When an lvalue needs to be destroyed, the compiler does as follow:
  - if it is alive, call the desructor.
  - if it is consumed, do nothing.
  - if it is already destroyed, then once again, you probably have 
a compiler bug.

This is relatively straightforward, but there is one more tricky 
situation, is when you reach a "merge" point i the control flow, 
for instance, after an if/then/else construct. In this case, a 
variable can have different state for each codepath. The 
resolution happens as follow:
  - alive/alive : all good.
  - alive/destroyed: error. Some codepath did not initialize the 
variable or you have  compiler bug.
  - alive/consume: backtrack the consume path and insert copies. 
The lvalue marked alive.
  - consume/destroyed: Mark destroyed.

When an lvalue is assigned to, it's previous value is move to a 
temporary and then destroyed immediately after the assignment 
finishes. The temporary also keeps the state so destruction only 
occurs when the variable was alive.

All rvalues must be immediately returned, assigned, passed as 
argument or destroyed by calling the constructor.
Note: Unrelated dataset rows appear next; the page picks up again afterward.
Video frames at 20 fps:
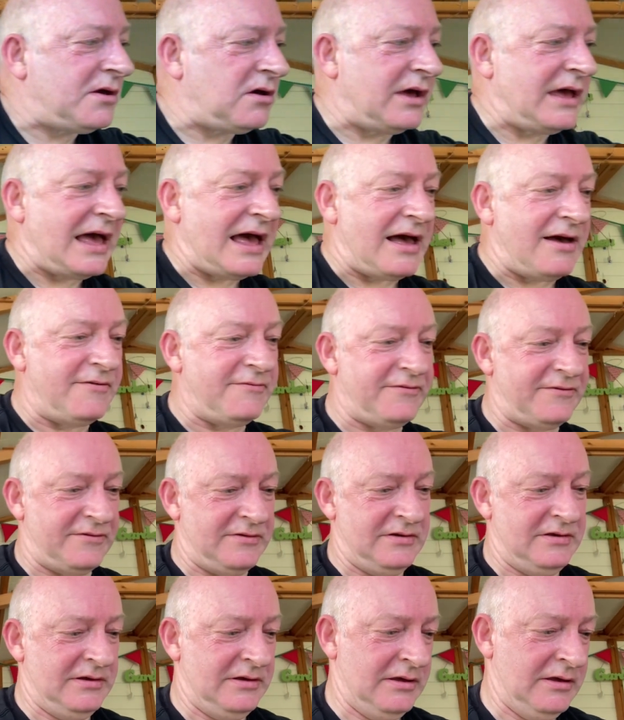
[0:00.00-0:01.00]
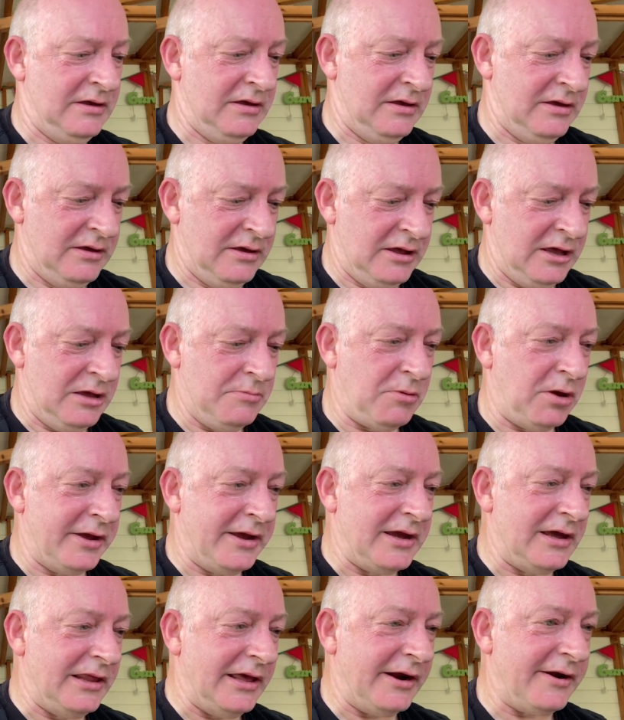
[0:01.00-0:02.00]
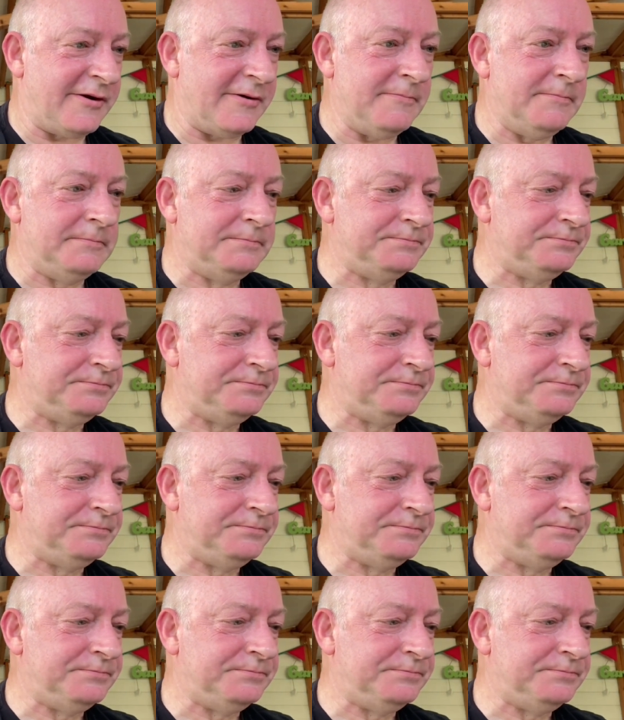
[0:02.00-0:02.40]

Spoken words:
I have in my collection.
Existing optimizations such as RVO naturaly arise out of this 
process, but this is much more generic and powerful, as it 
generate the minimal number of copies possible assuming structs 
are movable, which is what we want.

In case of loops, the state tracked by the algorithm at the end 
of the loop can affect the merge at the top of the loop, so you 
may have to pass over the loop twice. Same wise, backtracking may 
cause you to have to go over some code twice, but if you play 
with the idea you'll figure out that it converge pretty damn 
quickly and that it is not easy to come up with example requiring 
many passes, and it ALWAYS converges, if for no other reason that 
it inserted copy at each point a C++ compiler would.

In practice, this means that

shared<T> t = ...;
foo(t);

Would simple move t's ownership to foo and never generate a copy. 
However, if later one does

shared<T> t = ...;
foo(t);
bar(t);

Then the call to foo will be patched by the compiler to insert a 
copy. In both cases, t's destructor will never be called because 
it is consumed by the end of the control flow, so destruction is 
a noop.

This is really where we need to go IMO. We avoid so many copy by 
basically moving by default that and solution such as a RC 
solution will be significantly better than C++'s, and on par with 
stuff like ARC.

In addition, the same algorithm can be used to ensure that all 
fields are initialized for constructors. The start in the 
destroyed state and must all be in the alive state by the end of 
the constructor's execution.